С замиранием сердца следил Маклай за этими действиями, делая вид, что дремлет, и успев заметить, что одна из женщин весьма напоминает Пинрас. Кохем подошёл к его походной кровати и предложил лечь на нары — на свободное место, оставленное между двумя женщинами.
Зная из рассказов моряков, что туземцы под покровом темноты ухитряются подложить белым далеко не свежий сексуальный товар, он встал, зажёг керосиновую лампу; подошёл к лежанке и стащил одну циновку. Под ней оказалась обнажённая туземочка лет двадцати. Она серьёзно смотрела на него.
Под другой циновкой лежала Пинрас. Глаза её блестели в свете лампы, а тело было нежным и желанным. Пройдоха Кохем, умильно поглядывая на него, повторял: «Уян, уян!» («Хорошо, хорошо!»).
«Действительно, что же тут плохого?» — подумал учёный. Кохем при помощи пальцев показывал очень наглядно, каким образом надо действовать, чтобы стало хорошо.
Почему бы не последовать его совету?..
На следующий день, схематично описав этот эпизод, Николай Николаевич завершил его так: «Чтобы отвязаться от них и не обидеть никого, я указал на мои сонные глаза, сказав: «Матин» (спать). Потушил лампу и лёг на койку, предоставив Кохему и моим посетительницам делать что угодно».
Как всё это было в действительности? Об этом остаётся только строить догадки, которые зависят от нашей фантазии.
В деревне Карепуна на южном берегу Новой Гвинеи, после того как два миссионера отправились на шлюпке в другое поселение, Маклай получил возможность обследовать татуировки местных женщин и сделать зарисовки.
Вокруг дома, где он остановился, стали бродить девушки и женщины, прося «куку» — табак. Исследователь поочерёдно впускал ту или иную из них и принимался за работу. Когда двери были закрыты, девушки не жеманились, развязывали юбки и демонстрировали все татуированные места, включая самые интимные. А чтобы обнажить всё, натурщицы терпеливо стояли, порой в неудобных положениях.

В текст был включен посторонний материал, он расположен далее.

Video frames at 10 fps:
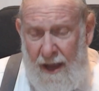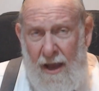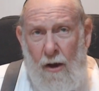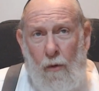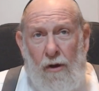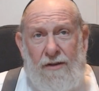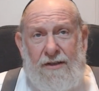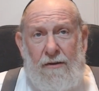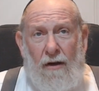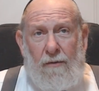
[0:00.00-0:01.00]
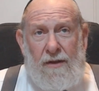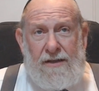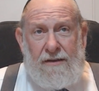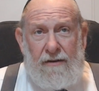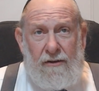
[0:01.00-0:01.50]
We also know that when the
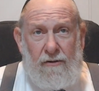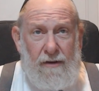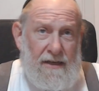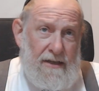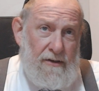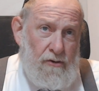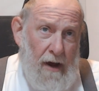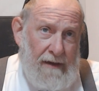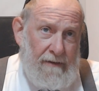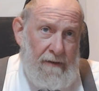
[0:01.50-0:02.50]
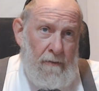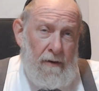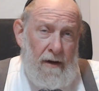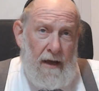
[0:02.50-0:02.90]
Syrian Greeks tried toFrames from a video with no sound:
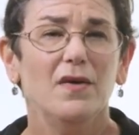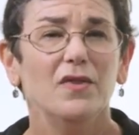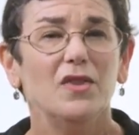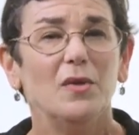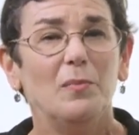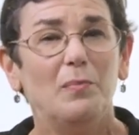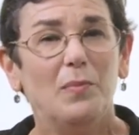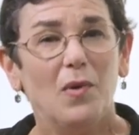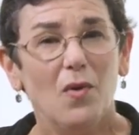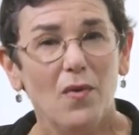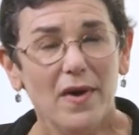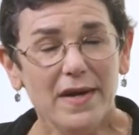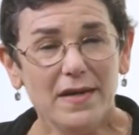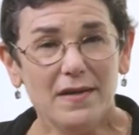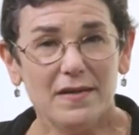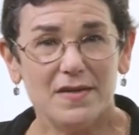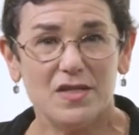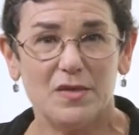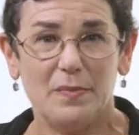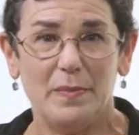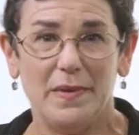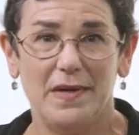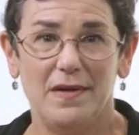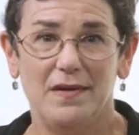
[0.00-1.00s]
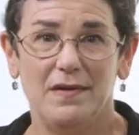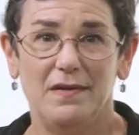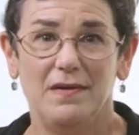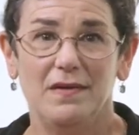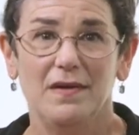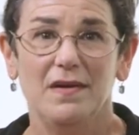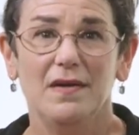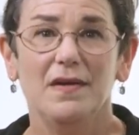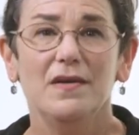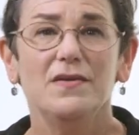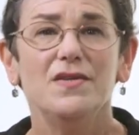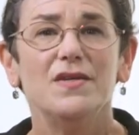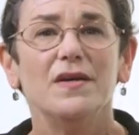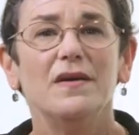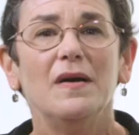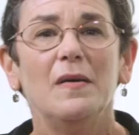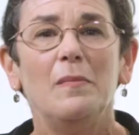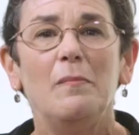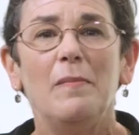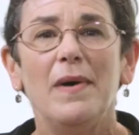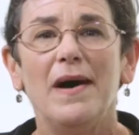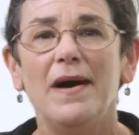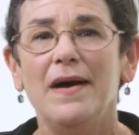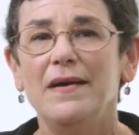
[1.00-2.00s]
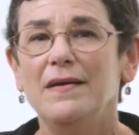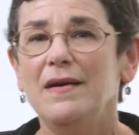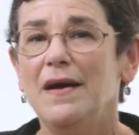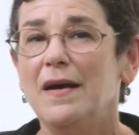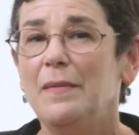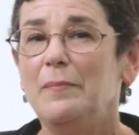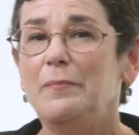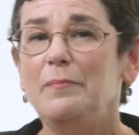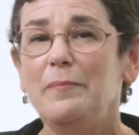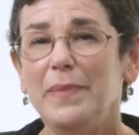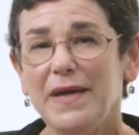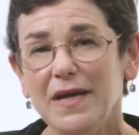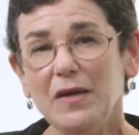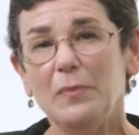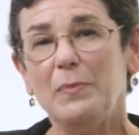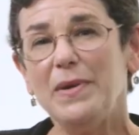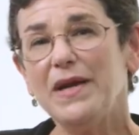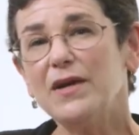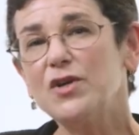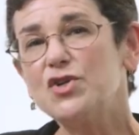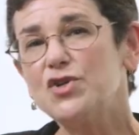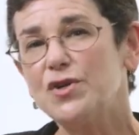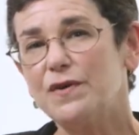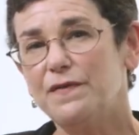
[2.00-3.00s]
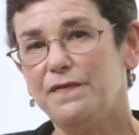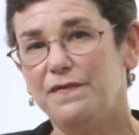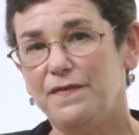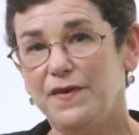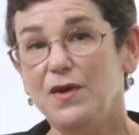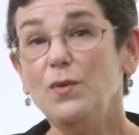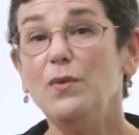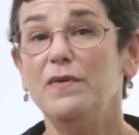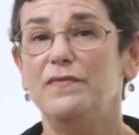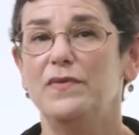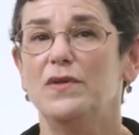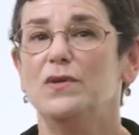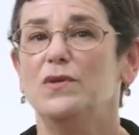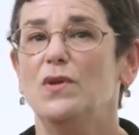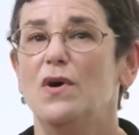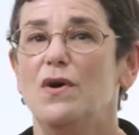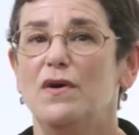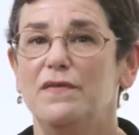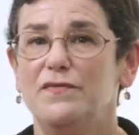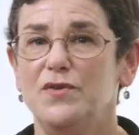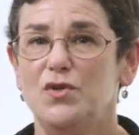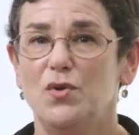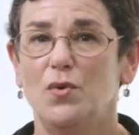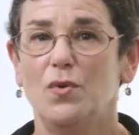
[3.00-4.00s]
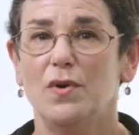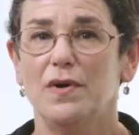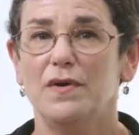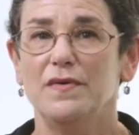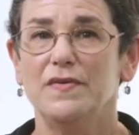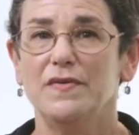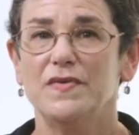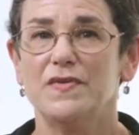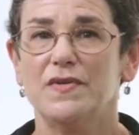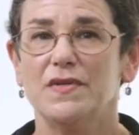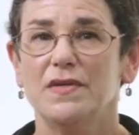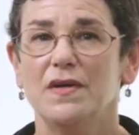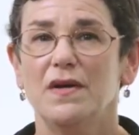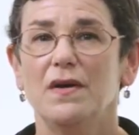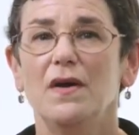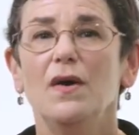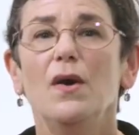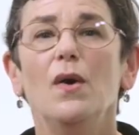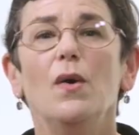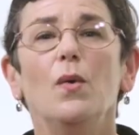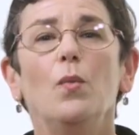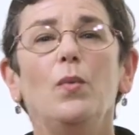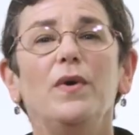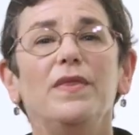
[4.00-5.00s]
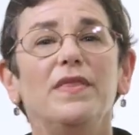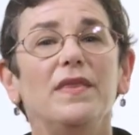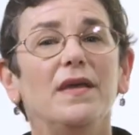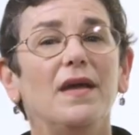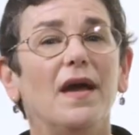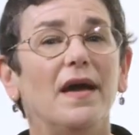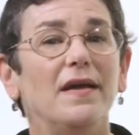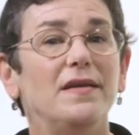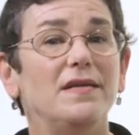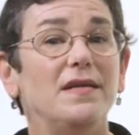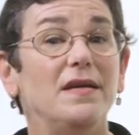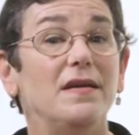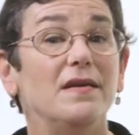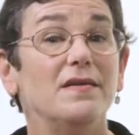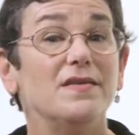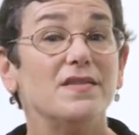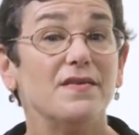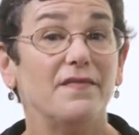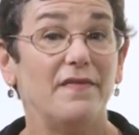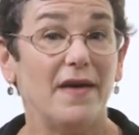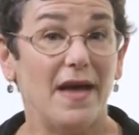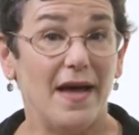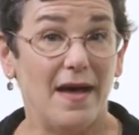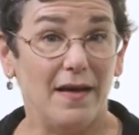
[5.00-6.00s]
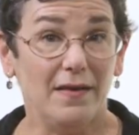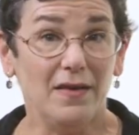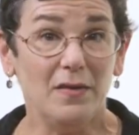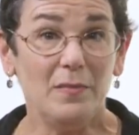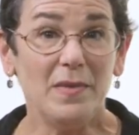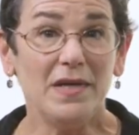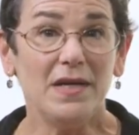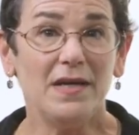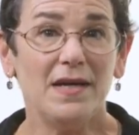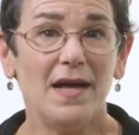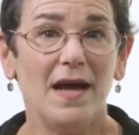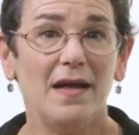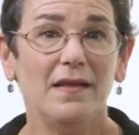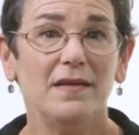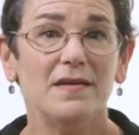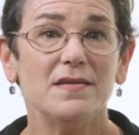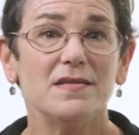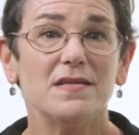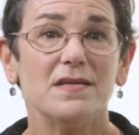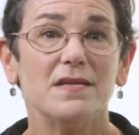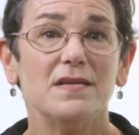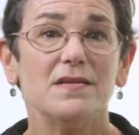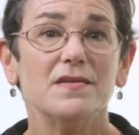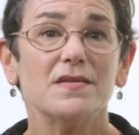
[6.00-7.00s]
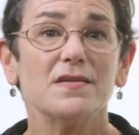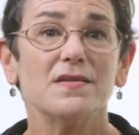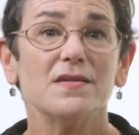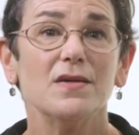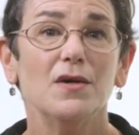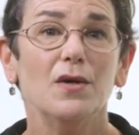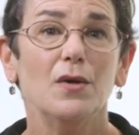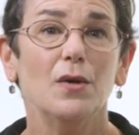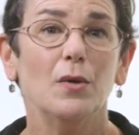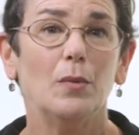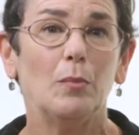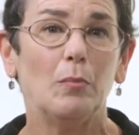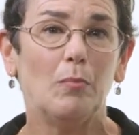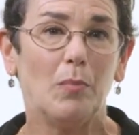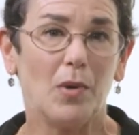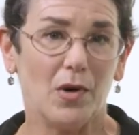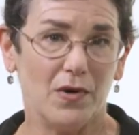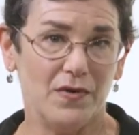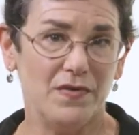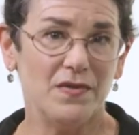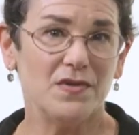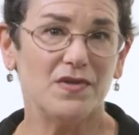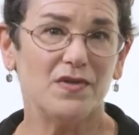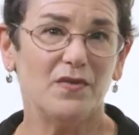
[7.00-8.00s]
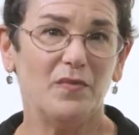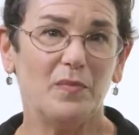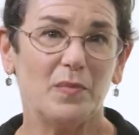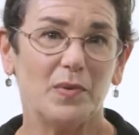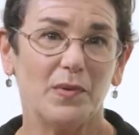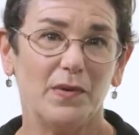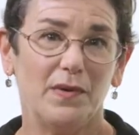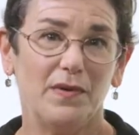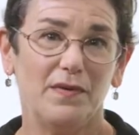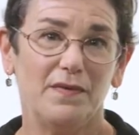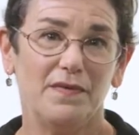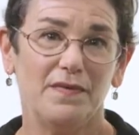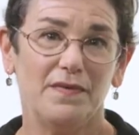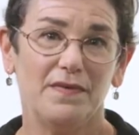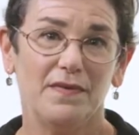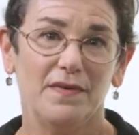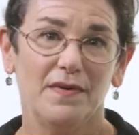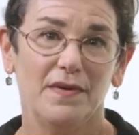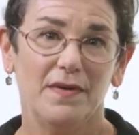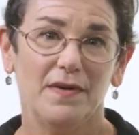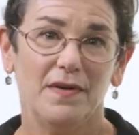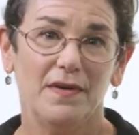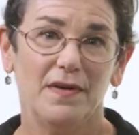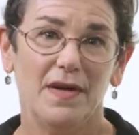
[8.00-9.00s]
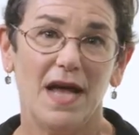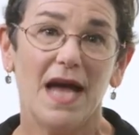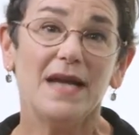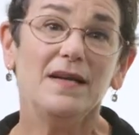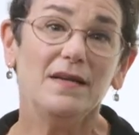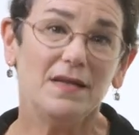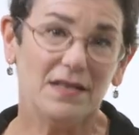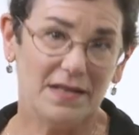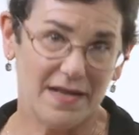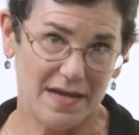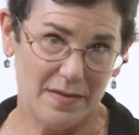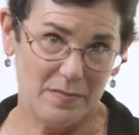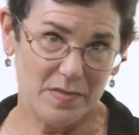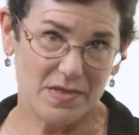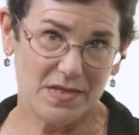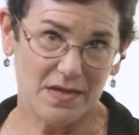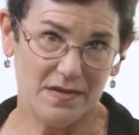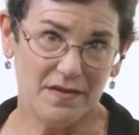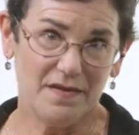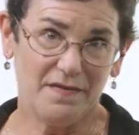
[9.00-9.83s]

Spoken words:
The point has been to combine a big-picture view of the law of torts with the ideas of element analysis, burdens of proof, and claims and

Работа была непроста не только потому, что рисовать приходилось неторопливо, отмечая все малейшие детали рисунков. В некоторых случаях девушки поглядывали на него лукаво. Видно было, что они не прочь получить побольше «куку», доставив при этом удовольствие рисовальщику. Возможно, чувствовали, что ему приходится сдерживать всё более настойчивое желание.
Но вот одна из натурщиц, которой было не более восемнадцати лет, открыла сначала небольшие упругие груди конической формы, затем обнажила живот и приподняла одну ногу, чтобы продемонстрировать весь рисунок целиком. Она смотрела на него с прищуром и лукавой полуулыбкой, когда он проводил пальцами по узорам татуировки, испытывая всё более жгучее возбуждение.